Brandon Hayes scored two of those post-halftime touchdowns — one of them from nine yards, the other from 11 — on his way to 115 yards, his second straight game with more than 100 on the ground. In between came a 38-yard pass-and-run from quarterback Jacob Karam to Alan Cross. Karam finished the game with 162 yards on 12 completions, two touchdown passes and 42 yards rushing (on merely four carries). The Tigers’ junior quarterback finished the season with only three interceptions in 274 attempts.
When asked if he saw this kind of improvement coming, Karam smiled, nodded, and emphasized when the corner was turned. “It wasn’t just this season,” he said. “The improvement since I got here in January [after transferring from Texas Tech], including spring, has been amazing. It’s a collective mindset. Knowing what we need to do.”
More perspective on a season’s astounding turnaround? Junior Tom Hornsey became the first Memphis punter to accumulate 10,000 yards for his career. But he didn’t punt for the first time until the fourth quarter, when the Tigers were leading by 25.
“I’m pleased for our seniors,” said coach Justin Fuente, who finishes his first season in Memphis with a 4-8 record (4-4 in Conference USA play). “Couldn’t be happier for them. The way we finished the season validates the hard work we’ve put them through. This springboards us into our offseason program, which starts tomorrow.”

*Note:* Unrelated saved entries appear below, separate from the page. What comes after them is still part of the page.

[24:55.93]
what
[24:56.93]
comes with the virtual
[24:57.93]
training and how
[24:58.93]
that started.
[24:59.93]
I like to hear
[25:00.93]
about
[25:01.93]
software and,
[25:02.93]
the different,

Fuente emphasized the importance of his team being able to run the ball, to control the line of scrimmage against what proved to be an inferior team. The Memphis defense allowed only 95 yards on the ground and picked up four quarterback sacks.

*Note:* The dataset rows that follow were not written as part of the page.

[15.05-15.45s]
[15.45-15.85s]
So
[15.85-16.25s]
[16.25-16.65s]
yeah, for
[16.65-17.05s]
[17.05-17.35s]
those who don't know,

“It’s good to see the fruits of everybody’s labor,” said Fuente. “Don’t get me wrong. We have a long way to go. I’m glad for the kids to get some rewards. As coaches and adults, we know we’re doing the right thing and doing it the right way. I think the kids thought we were . . . and hopefully now, they’ll know we are.”
When asked what he’ll remember about his first team, Fuente didn’t hesitate. “Their resilience is the biggest thing,” he said. “Think back to UT-Martin [on September 1st] and all that went wrong that night. Then seeing us continue to get better as the season moved along. I wanted us to be better at the end of the year. I knew we were inexperienced. But if we could stay relatively healthy, we could get better.
“There is no easy fix to a football team,” Fuente emphasized. “That’s not the way it goes. It’s a lot of hard work, grinding away. But there are rewards at the end.”
Fuente was asked who this team’s MVP might be. Once again, he didn’t hesitate. “I don’t know how we’ll ever replace Akeem Davis. He was the emotional leader of this team. He’s a special, special young man.”